What to do:
Set down, exactly and with nothing added, the lines running from the one that holds "[5:54.41-5:59.31]" to the final line of the records. Pictures stay out of the copy.

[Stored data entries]

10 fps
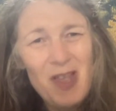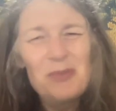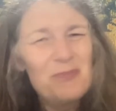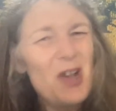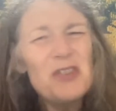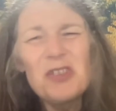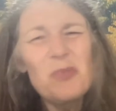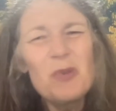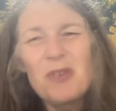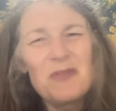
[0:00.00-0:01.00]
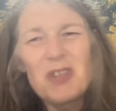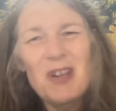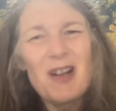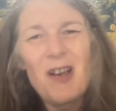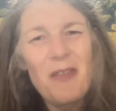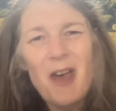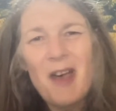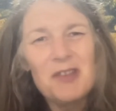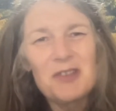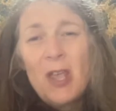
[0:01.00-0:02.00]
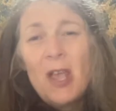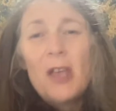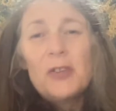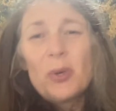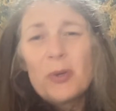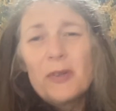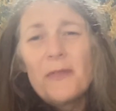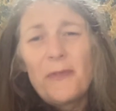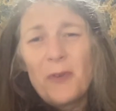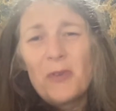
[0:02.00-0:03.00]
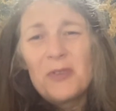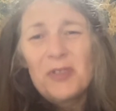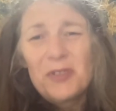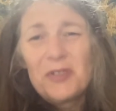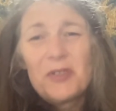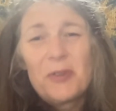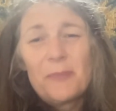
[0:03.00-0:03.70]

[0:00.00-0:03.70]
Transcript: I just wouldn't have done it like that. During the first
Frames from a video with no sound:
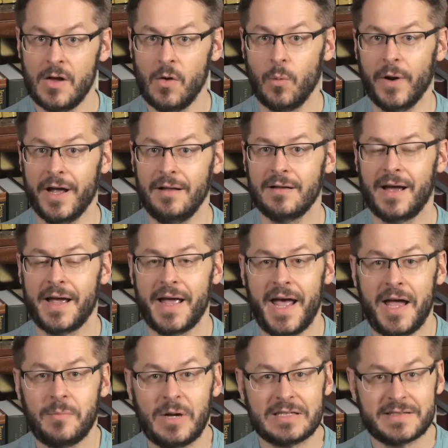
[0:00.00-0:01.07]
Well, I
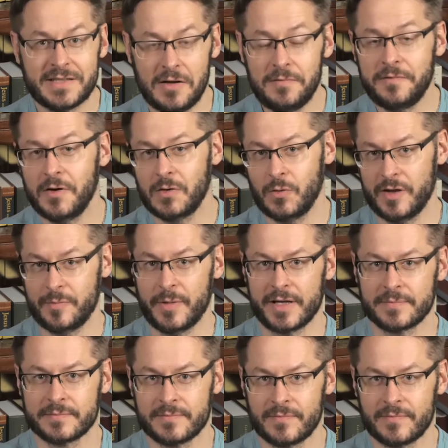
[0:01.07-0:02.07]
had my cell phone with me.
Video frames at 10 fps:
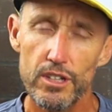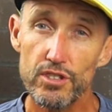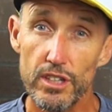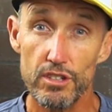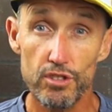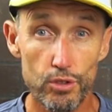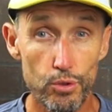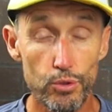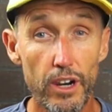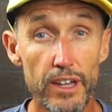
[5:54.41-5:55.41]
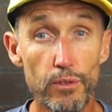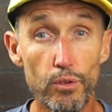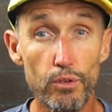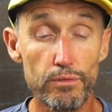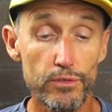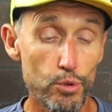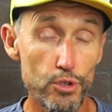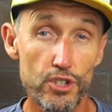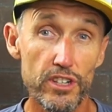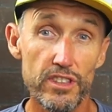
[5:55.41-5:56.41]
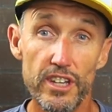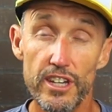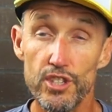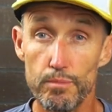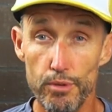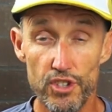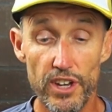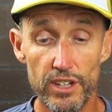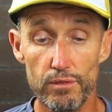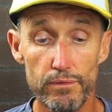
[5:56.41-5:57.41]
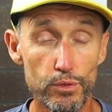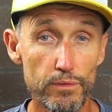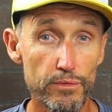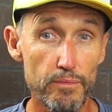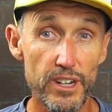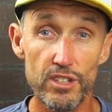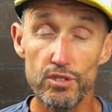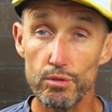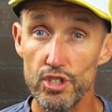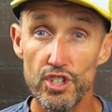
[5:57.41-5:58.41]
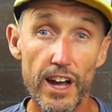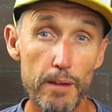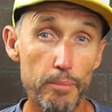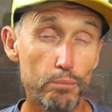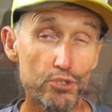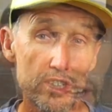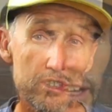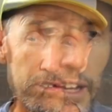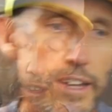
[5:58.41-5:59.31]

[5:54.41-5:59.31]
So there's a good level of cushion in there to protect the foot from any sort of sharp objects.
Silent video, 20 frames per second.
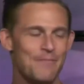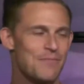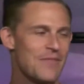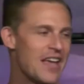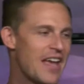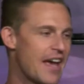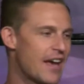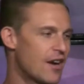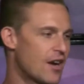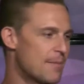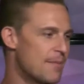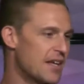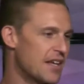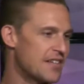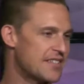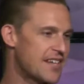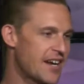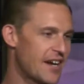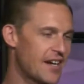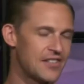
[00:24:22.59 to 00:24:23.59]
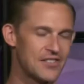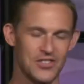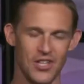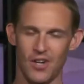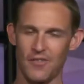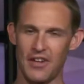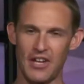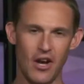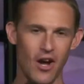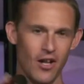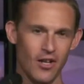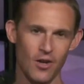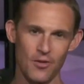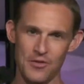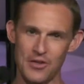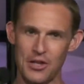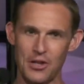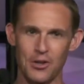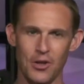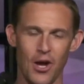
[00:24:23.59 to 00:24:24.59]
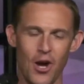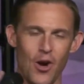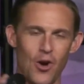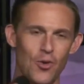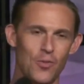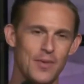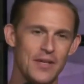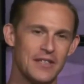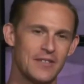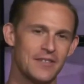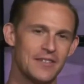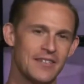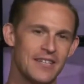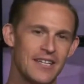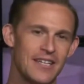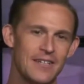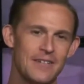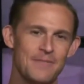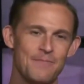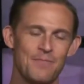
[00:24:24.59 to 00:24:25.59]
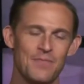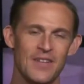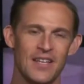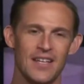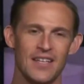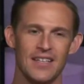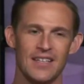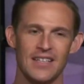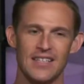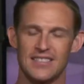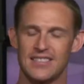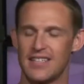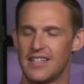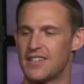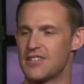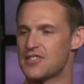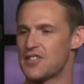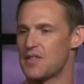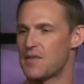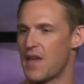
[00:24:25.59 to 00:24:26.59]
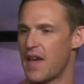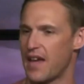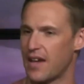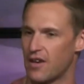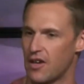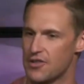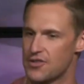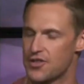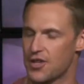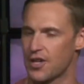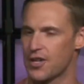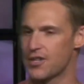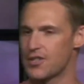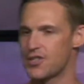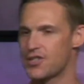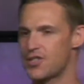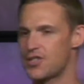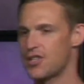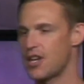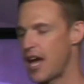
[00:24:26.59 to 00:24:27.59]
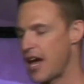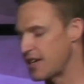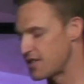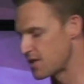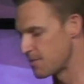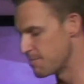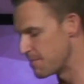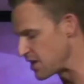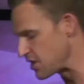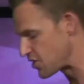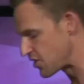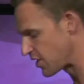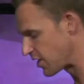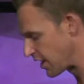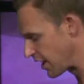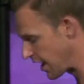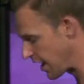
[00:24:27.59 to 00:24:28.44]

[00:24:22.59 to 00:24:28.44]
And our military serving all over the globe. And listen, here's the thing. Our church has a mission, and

Solved problem:
[5:54.41-5:59.31]
So there's a good level of cushion in there to protect the foot from any sort of sharp objects.
Silent video, 20 frames per second.
[00:24:22.59 to 00:24:23.59]
[00:24:23.59 to 00:24:24.59]
[00:24:24.59 to 00:24:25.59]
[00:24:25.59 to 00:24:26.59]
[00:24:26.59 to 00:24:27.59]
[00:24:27.59 to 00:24:28.44]

[00:24:22.59 to 00:24:28.44]
And our military serving all over the globe. And listen, here's the thing. Our church has a mission, and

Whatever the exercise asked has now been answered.